Indeed, aside from a single outing with Toleman and a one-season dalliance with Scuderia Italia in 1992, Martini's entire Formula One career was spent with the Italian outfit. He raced with the minnow team in three different stints, drove for them on their debut in 1985, scored their first point in the 1988 Detroit Grand Prix, and their only front-row start at the 1990 United States Grand Prix (where unexpected rain on Saturday meant that the grid was decided entirely by times from Friday's session. Pirelli's soft qualifying tyres caught Goodyear off guard, and the Italian manufacturer put five of its teams in the top ten positions). Both Martini and Minardi led a race for a single lap at the 1989 Portuguese Grand Prix, and their joint-best finish was fourth at the 1991 San Marino Grand Prix and 1991 Portuguese Grand Prix, the latter being Martini's single finish on the lead lap. Initially out of a drive for 1993, he was recalled back to the little Italian team midway through the season in place of Fabrizio Barbazza, Martini impressed by outpacing his young teammate Christian Fittipaldi.
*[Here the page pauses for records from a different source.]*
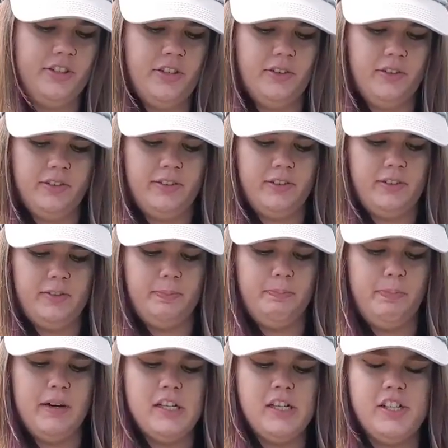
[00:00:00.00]
chose
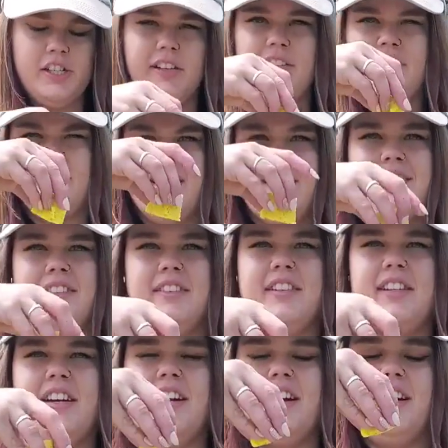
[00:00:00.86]
sponges because
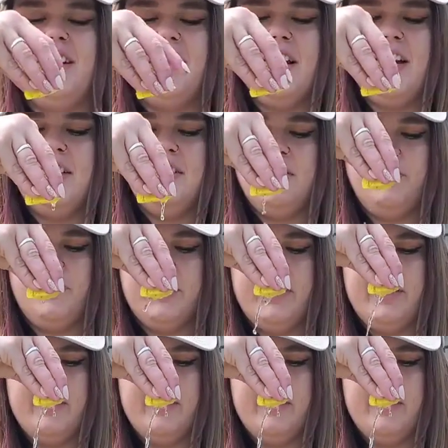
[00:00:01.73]
they're nice for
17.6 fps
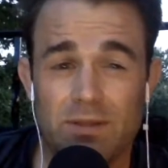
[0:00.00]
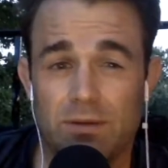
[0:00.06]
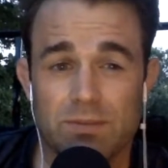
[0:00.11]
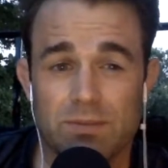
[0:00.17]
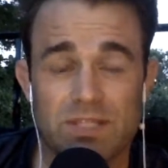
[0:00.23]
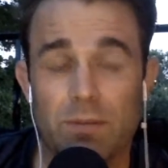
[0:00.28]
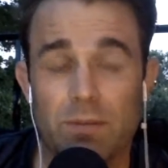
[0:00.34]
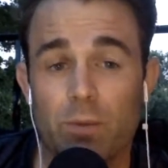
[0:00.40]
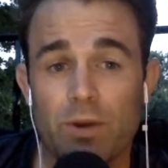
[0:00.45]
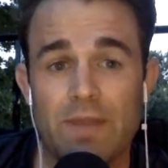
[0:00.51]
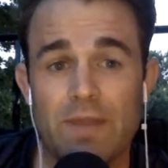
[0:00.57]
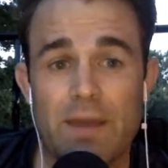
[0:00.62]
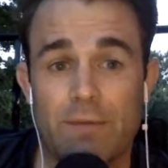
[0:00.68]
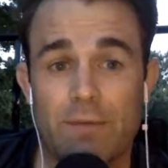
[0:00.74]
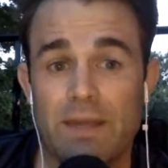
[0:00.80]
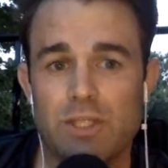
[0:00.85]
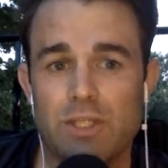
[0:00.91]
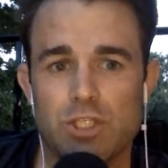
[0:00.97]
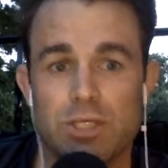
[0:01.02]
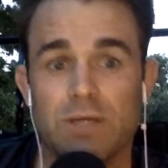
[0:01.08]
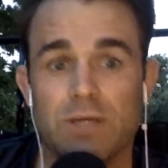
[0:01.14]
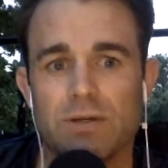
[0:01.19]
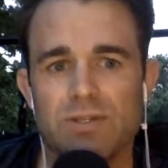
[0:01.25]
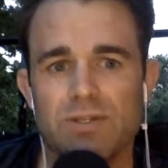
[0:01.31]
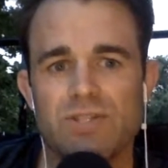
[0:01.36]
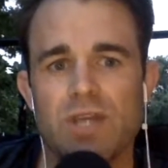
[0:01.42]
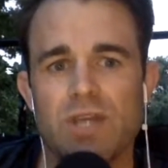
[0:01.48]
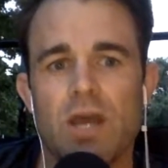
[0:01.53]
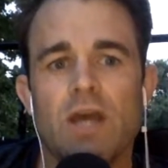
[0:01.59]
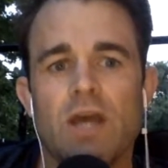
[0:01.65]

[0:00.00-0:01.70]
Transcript: somewhere in that range years,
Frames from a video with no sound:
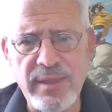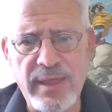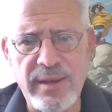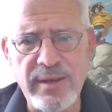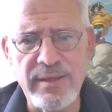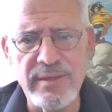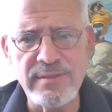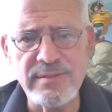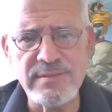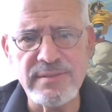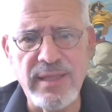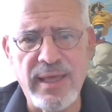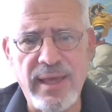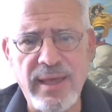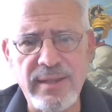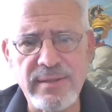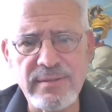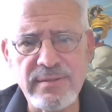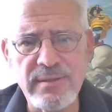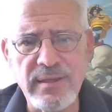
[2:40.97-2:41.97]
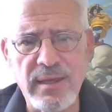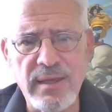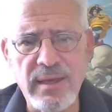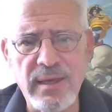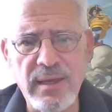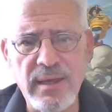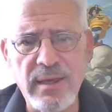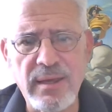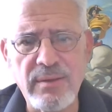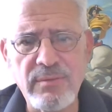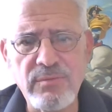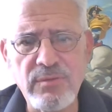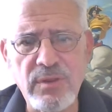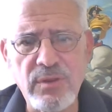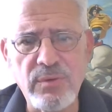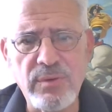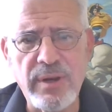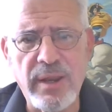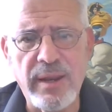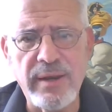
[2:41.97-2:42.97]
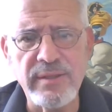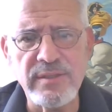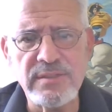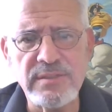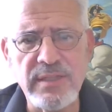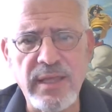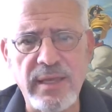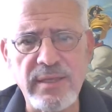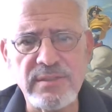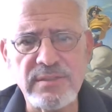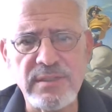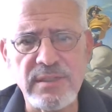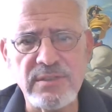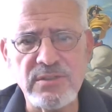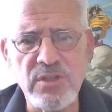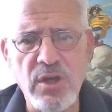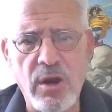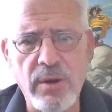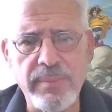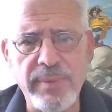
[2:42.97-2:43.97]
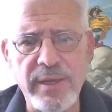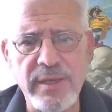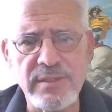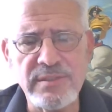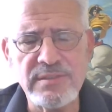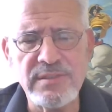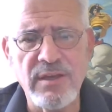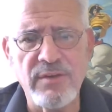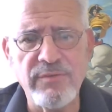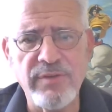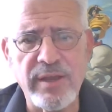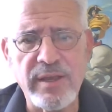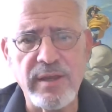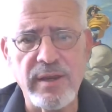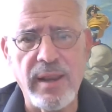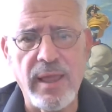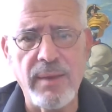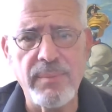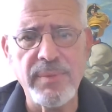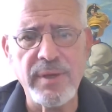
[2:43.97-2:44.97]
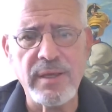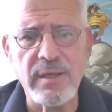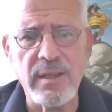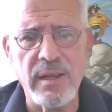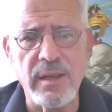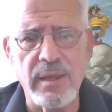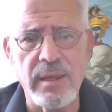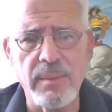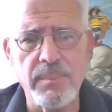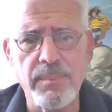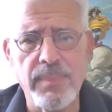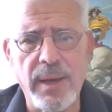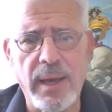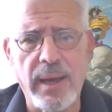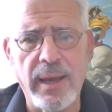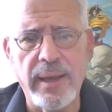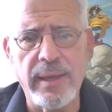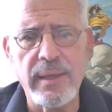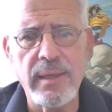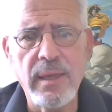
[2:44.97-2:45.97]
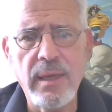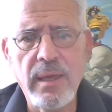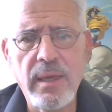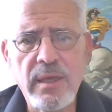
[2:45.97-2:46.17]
that is that the United States is harming itself economically by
Martini was also one of the drivers with a reputation for ignoring blue flags. Examples given are the 1991 Monaco Grand Prix when he held up Emanuele Pirro in the Dallara, Stefano Modena in the Tyrrell, and Riccardo Patrese in the Williams for several laps despite running towards the back of the field, and the 1995 Canadian Grand Prix where he blocked Gerhard Berger in the Ferrari when the Austrian tried to lap him. On both occasions, Martini was called in for a ten-second stop-and-go penalty for ignoring blue flags.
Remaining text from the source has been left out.